Assignment:
The material below holds the lines to copy: from the one with "[00:00:00.45]" up to and including the one with "[00:00:01.70]". Copy them exactly and skip the pictures.

Supplied entries:
┌────────
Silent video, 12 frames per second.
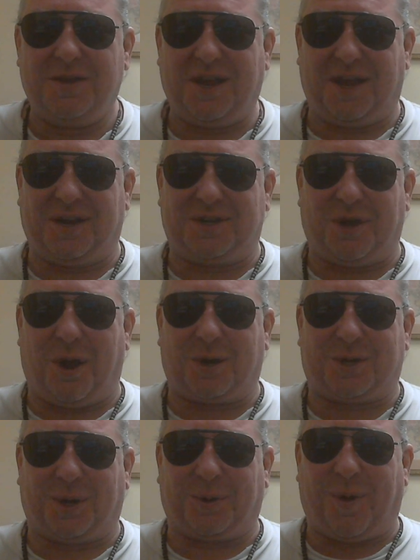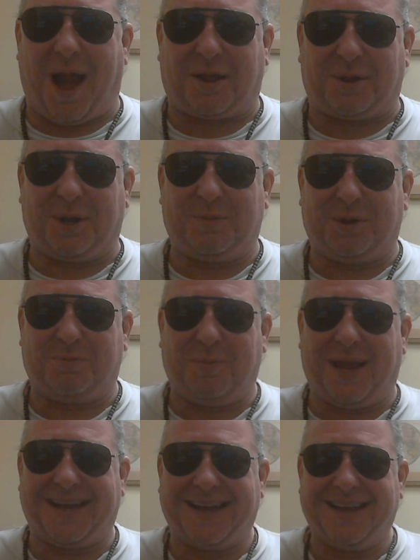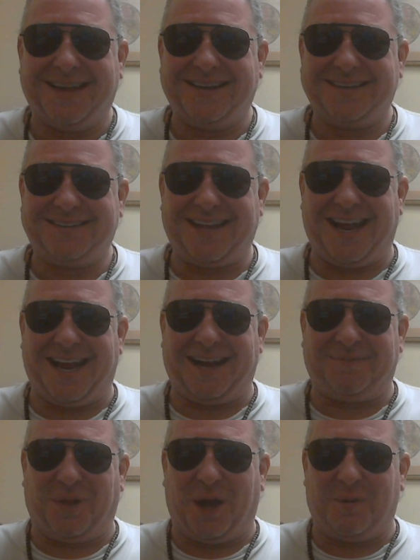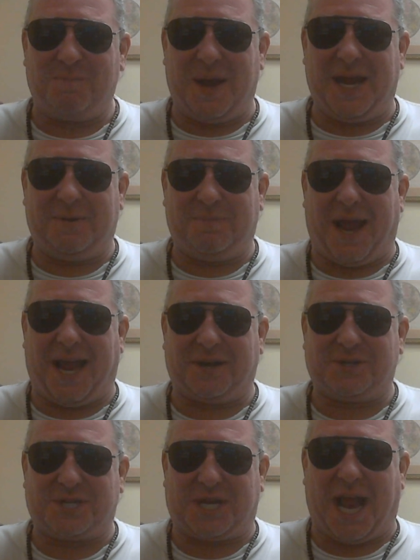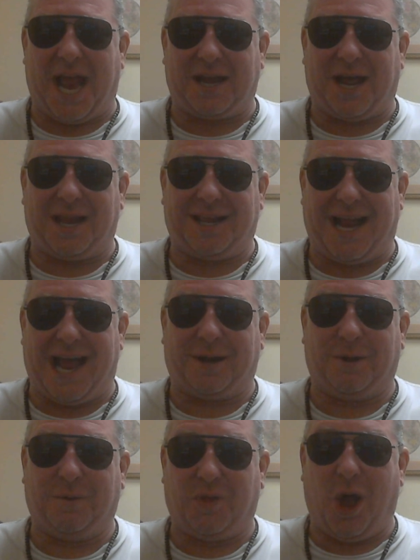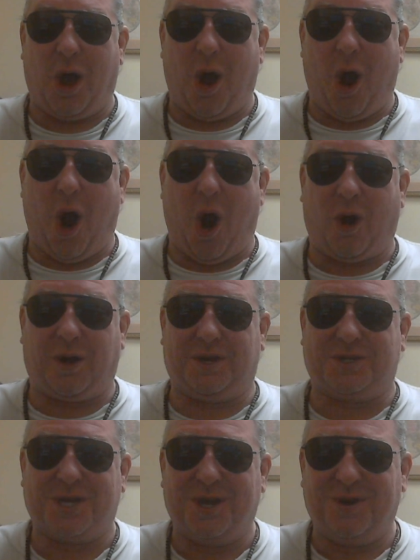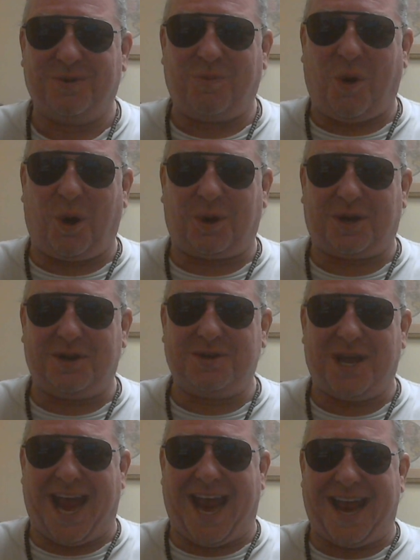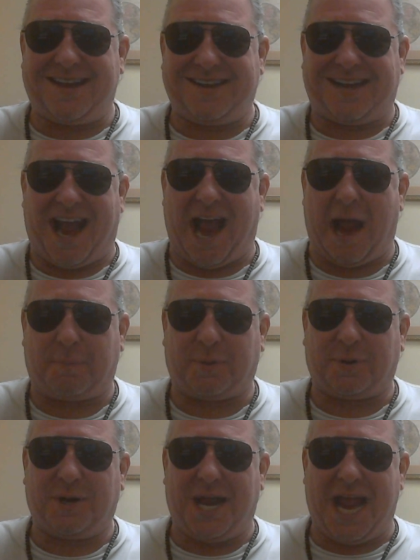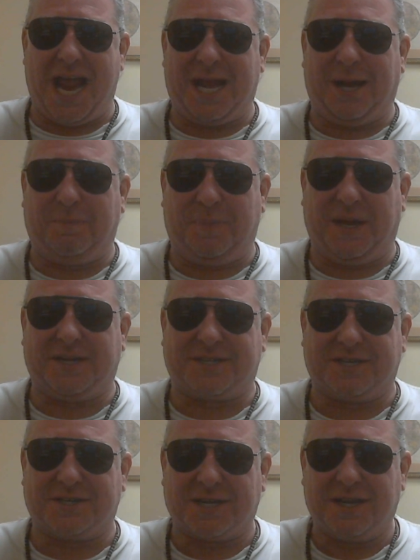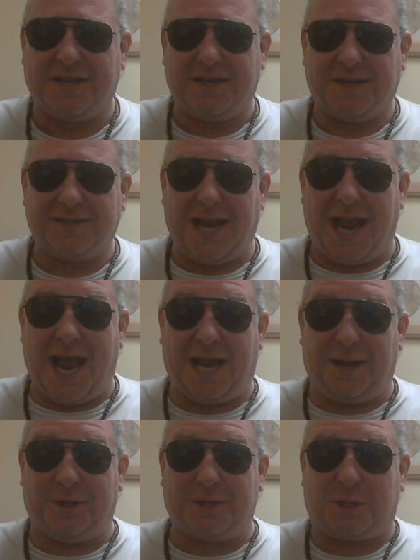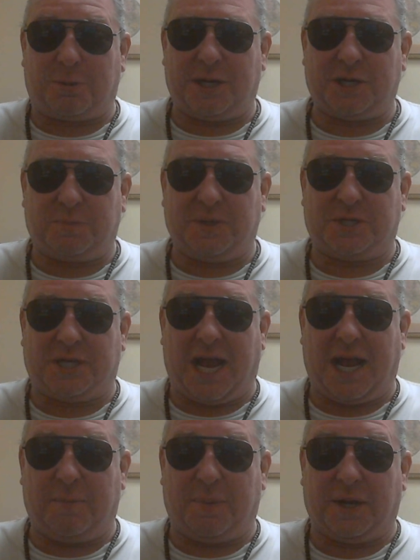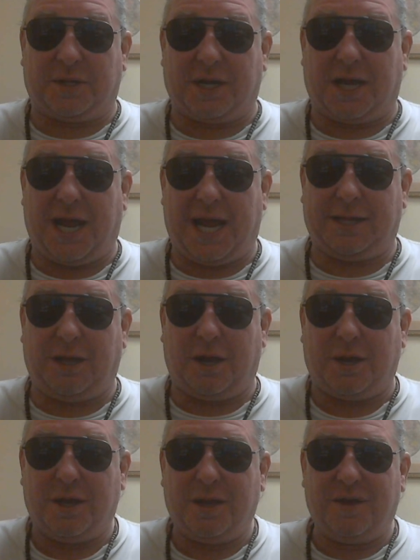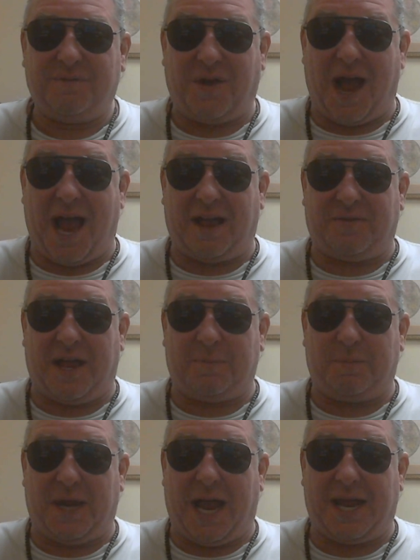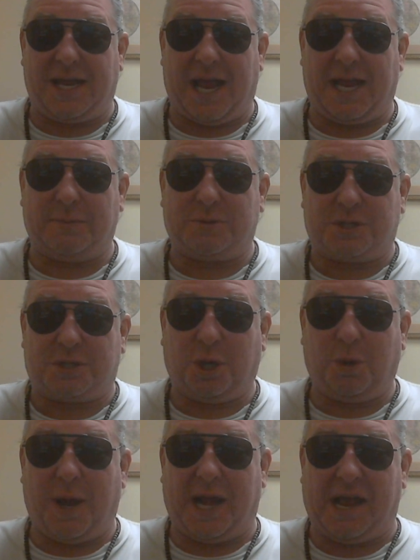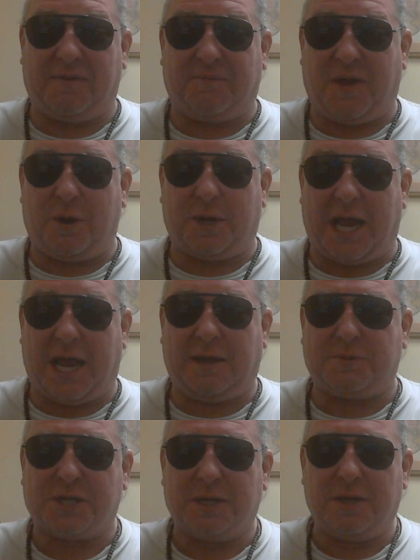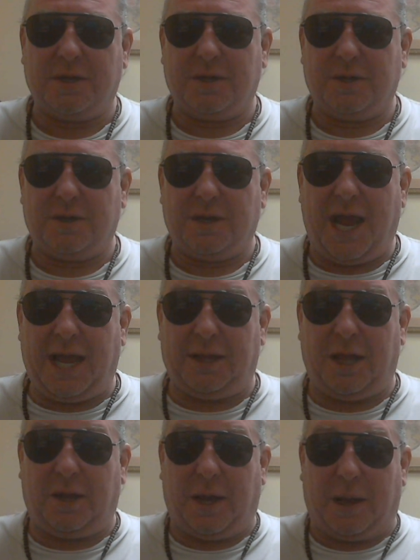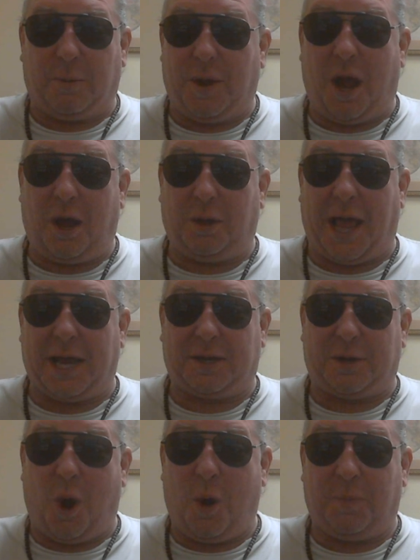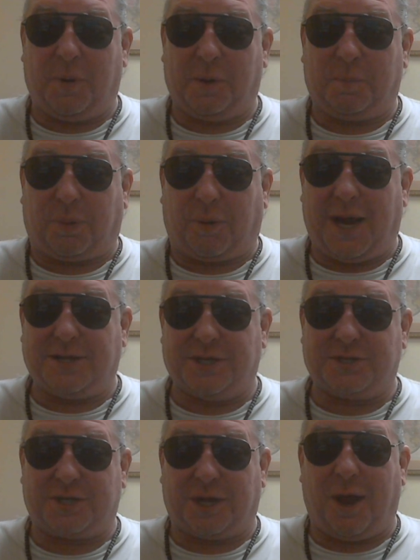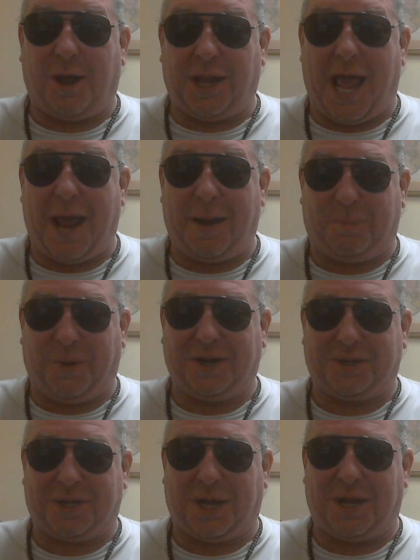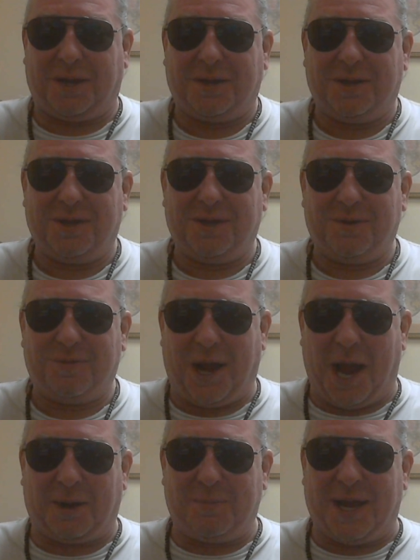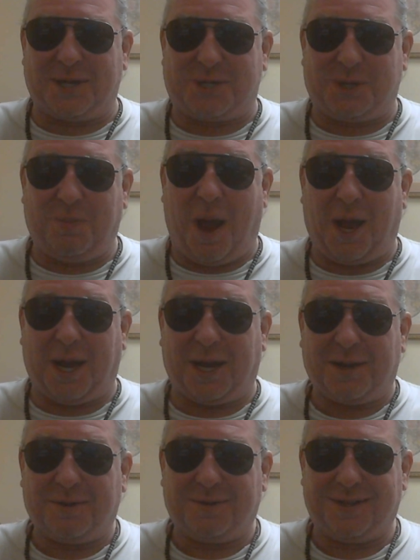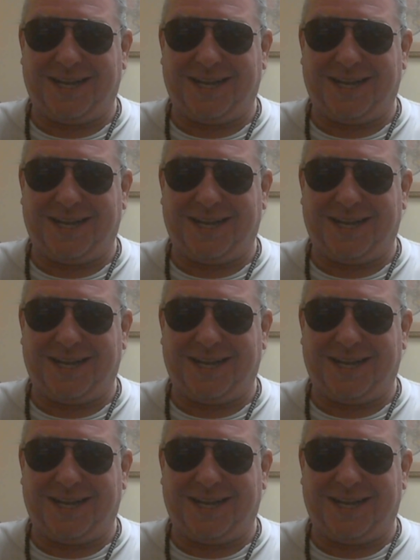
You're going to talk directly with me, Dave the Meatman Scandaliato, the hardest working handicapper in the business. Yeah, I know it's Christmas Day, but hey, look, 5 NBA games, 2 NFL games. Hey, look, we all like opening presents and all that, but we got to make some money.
└────────
┌────────
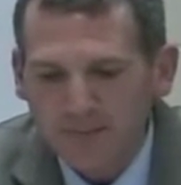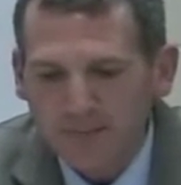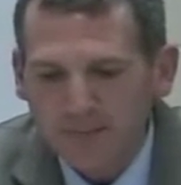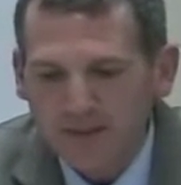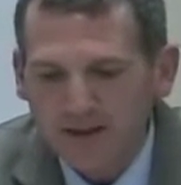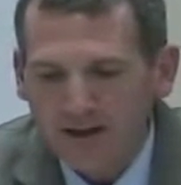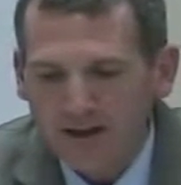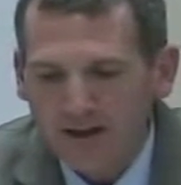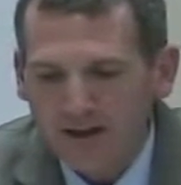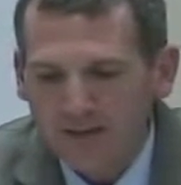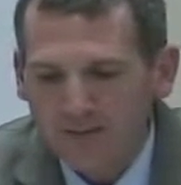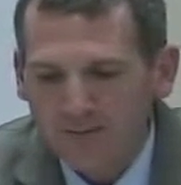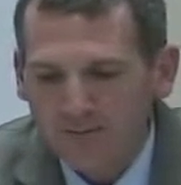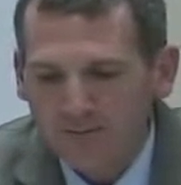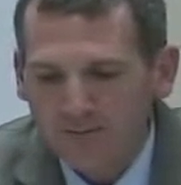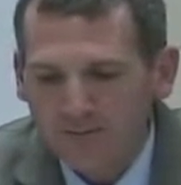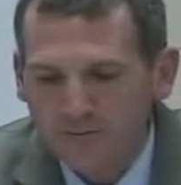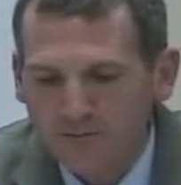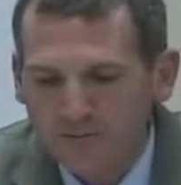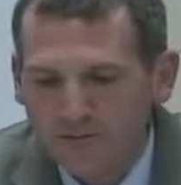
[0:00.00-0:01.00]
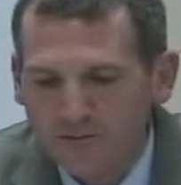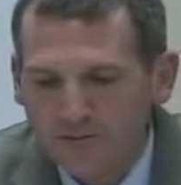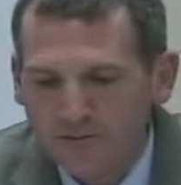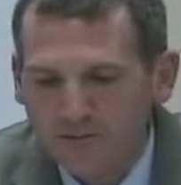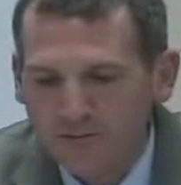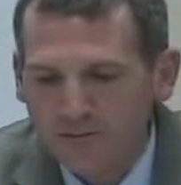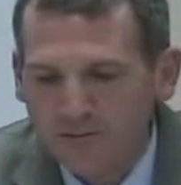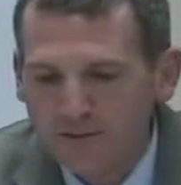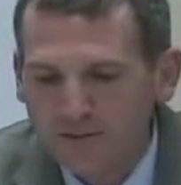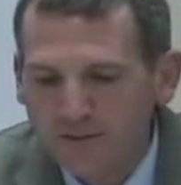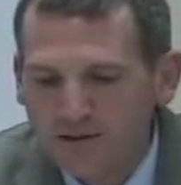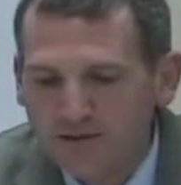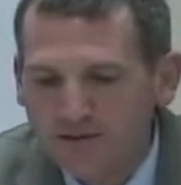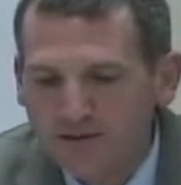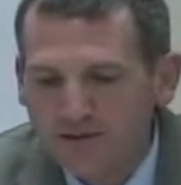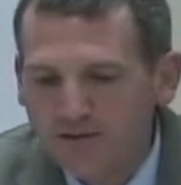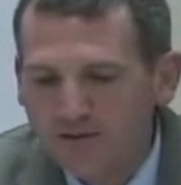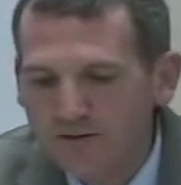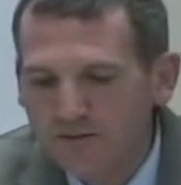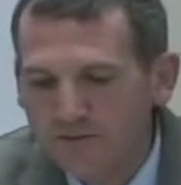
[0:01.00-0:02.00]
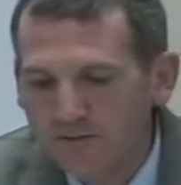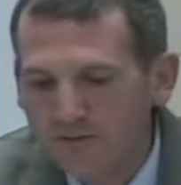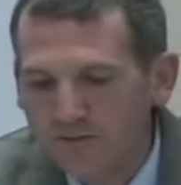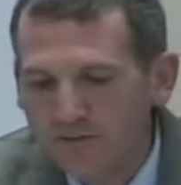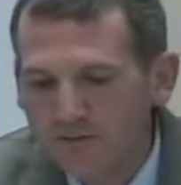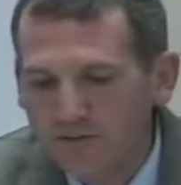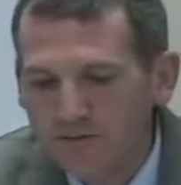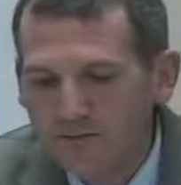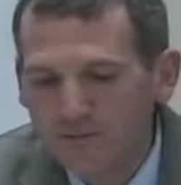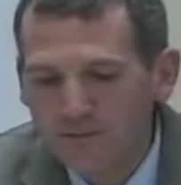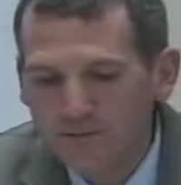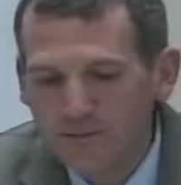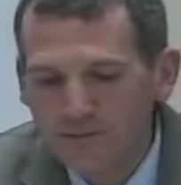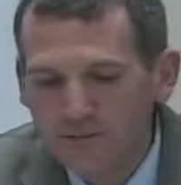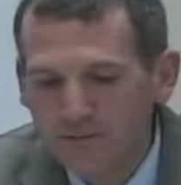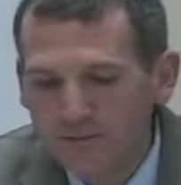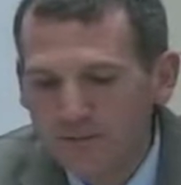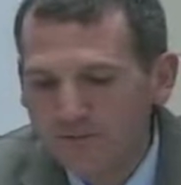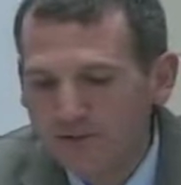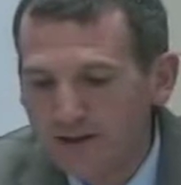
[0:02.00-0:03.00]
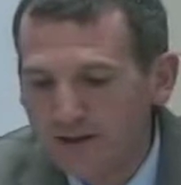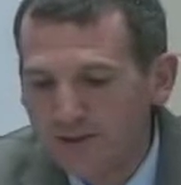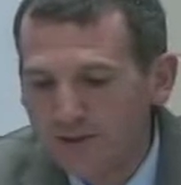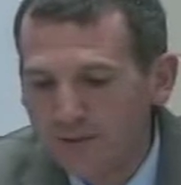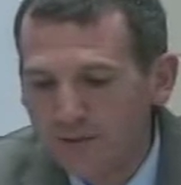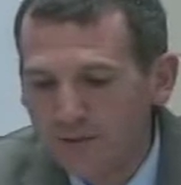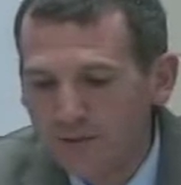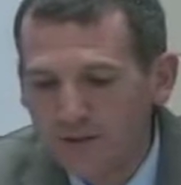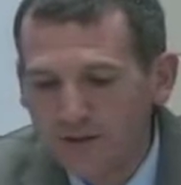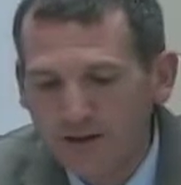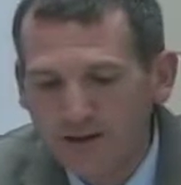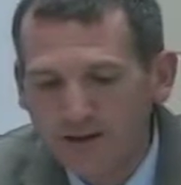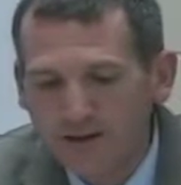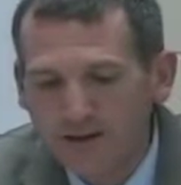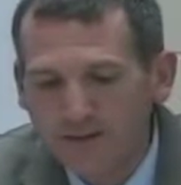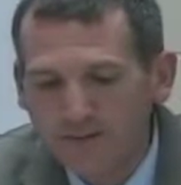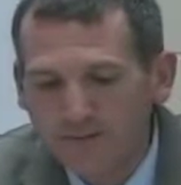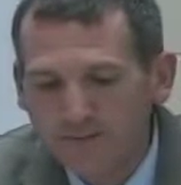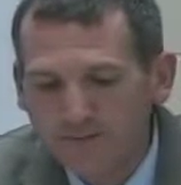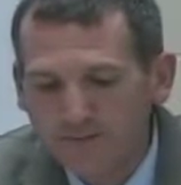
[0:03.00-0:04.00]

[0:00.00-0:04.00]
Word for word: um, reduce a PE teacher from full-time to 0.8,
└────────
┌────────
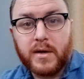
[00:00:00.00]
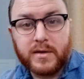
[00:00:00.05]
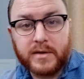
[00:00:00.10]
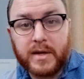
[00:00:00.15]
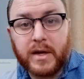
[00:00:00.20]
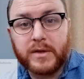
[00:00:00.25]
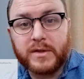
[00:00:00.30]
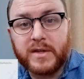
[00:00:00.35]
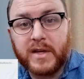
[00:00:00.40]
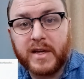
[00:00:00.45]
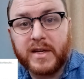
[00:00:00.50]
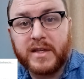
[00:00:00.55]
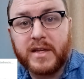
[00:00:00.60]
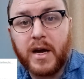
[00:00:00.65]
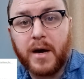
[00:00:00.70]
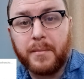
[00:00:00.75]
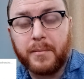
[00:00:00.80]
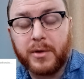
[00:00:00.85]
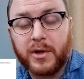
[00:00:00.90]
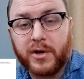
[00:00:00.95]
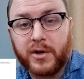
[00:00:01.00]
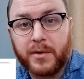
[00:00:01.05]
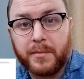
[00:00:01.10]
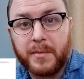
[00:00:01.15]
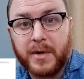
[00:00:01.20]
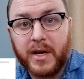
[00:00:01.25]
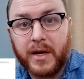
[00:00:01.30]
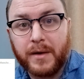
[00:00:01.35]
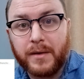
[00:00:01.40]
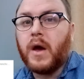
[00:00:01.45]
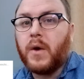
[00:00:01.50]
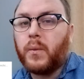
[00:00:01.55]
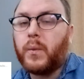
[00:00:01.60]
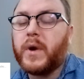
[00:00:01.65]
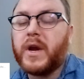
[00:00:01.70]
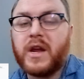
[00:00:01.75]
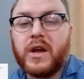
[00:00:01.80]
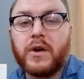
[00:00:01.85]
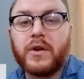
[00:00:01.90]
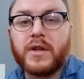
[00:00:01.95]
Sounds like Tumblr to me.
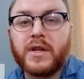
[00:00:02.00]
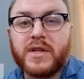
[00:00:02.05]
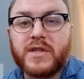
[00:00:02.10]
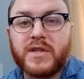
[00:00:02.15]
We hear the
└────────
Expected answer:
[00:00:00.45]
[00:00:00.50]
[00:00:00.55]
[00:00:00.60]
[00:00:00.65]
[00:00:00.70]
[00:00:00.75]
[00:00:00.80]
[00:00:00.85]
[00:00:00.90]
[00:00:00.95]
[00:00:01.00]
[00:00:01.05]
[00:00:01.10]
[00:00:01.15]
[00:00:01.20]
[00:00:01.25]
[00:00:01.30]
[00:00:01.35]
[00:00:01.40]
[00:00:01.45]
[00:00:01.50]
[00:00:01.55]
[00:00:01.60]
[00:00:01.65]
[00:00:01.70]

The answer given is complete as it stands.